(Exercise data):
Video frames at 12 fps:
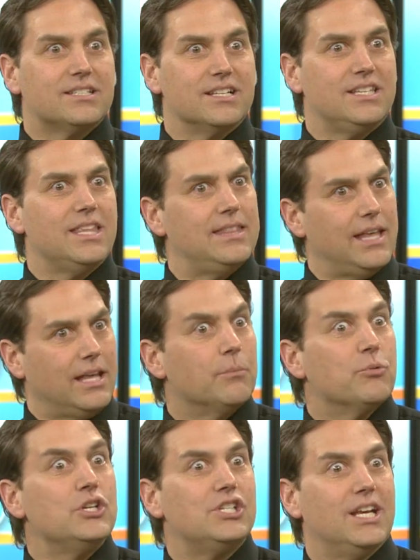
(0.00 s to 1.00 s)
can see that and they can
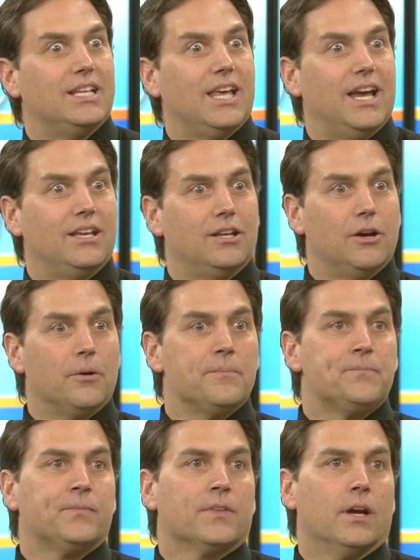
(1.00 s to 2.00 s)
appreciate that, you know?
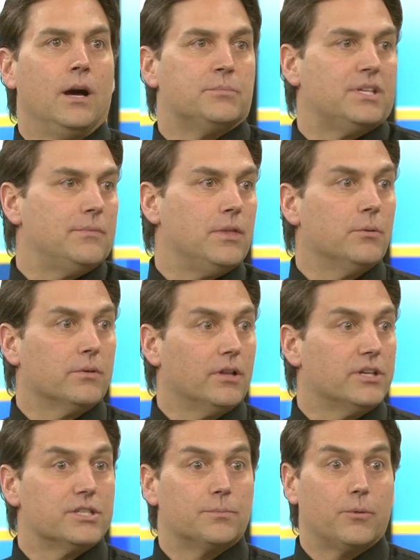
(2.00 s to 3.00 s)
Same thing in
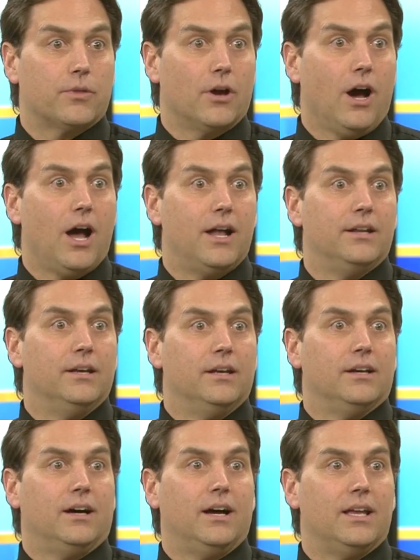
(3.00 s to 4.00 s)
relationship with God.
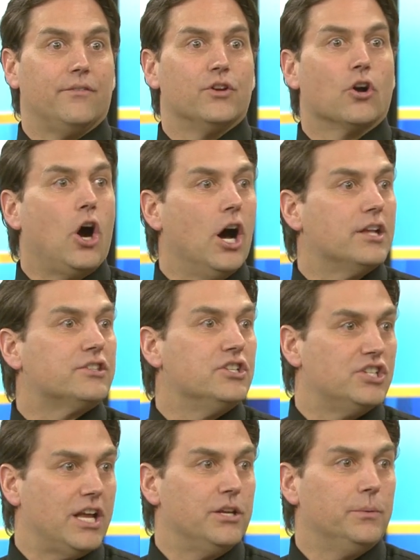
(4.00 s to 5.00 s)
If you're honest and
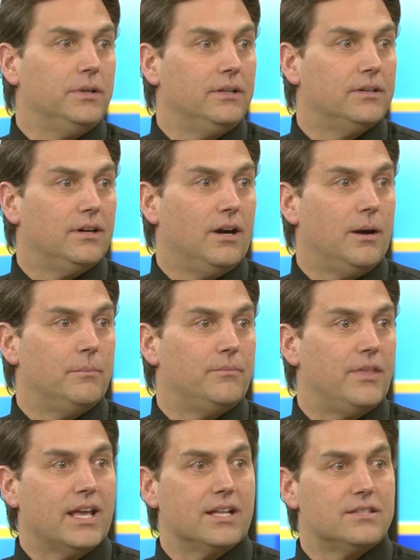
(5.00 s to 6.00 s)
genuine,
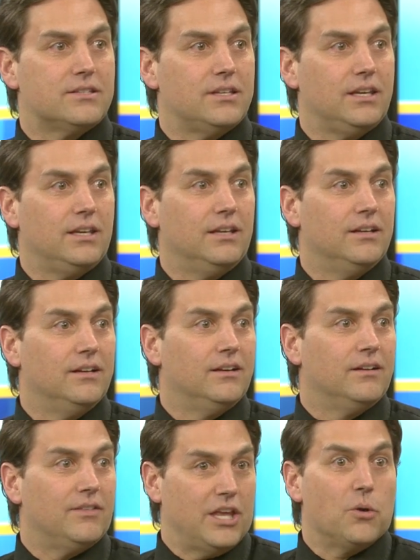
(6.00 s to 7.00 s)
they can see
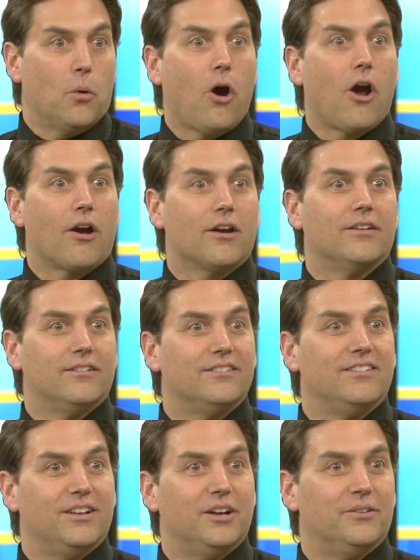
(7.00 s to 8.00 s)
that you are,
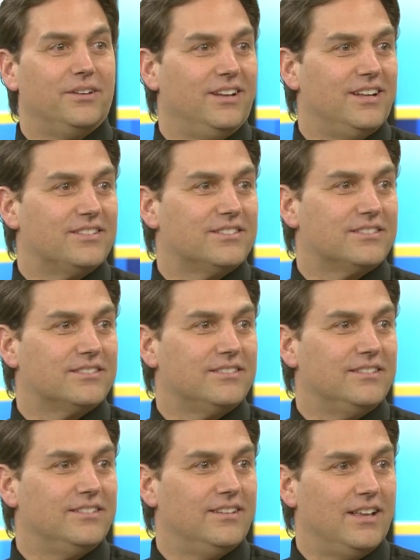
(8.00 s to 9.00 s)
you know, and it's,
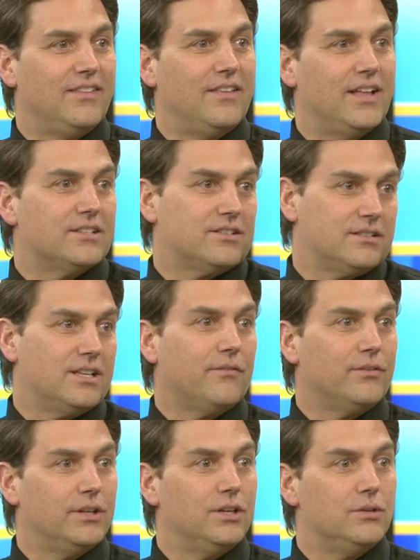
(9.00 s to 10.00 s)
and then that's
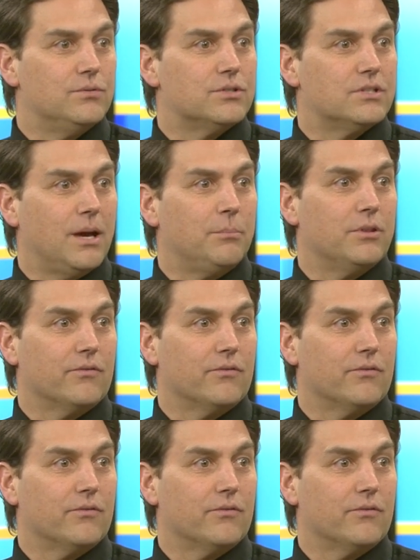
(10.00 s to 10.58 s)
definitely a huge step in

* * *

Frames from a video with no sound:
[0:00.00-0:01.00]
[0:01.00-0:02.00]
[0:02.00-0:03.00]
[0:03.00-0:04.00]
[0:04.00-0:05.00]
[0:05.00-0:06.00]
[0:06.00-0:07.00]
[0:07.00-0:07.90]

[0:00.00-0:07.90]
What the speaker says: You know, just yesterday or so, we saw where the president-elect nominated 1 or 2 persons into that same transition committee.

(Instructions for the task): Within the data above, the span starting at the line containing "[0:06.00-0:07.00]" and ending at the line containing "What the speaker" is to be retyped exactly, with no other lines.

(Task result):
[0:06.00-0:07.00]
[0:07.00-0:07.90]

[0:00.00-0:07.90]
What the speaker says: You know, just yesterday or so, we saw where the president-elect nominated 1 or 2 persons into that same transition committee.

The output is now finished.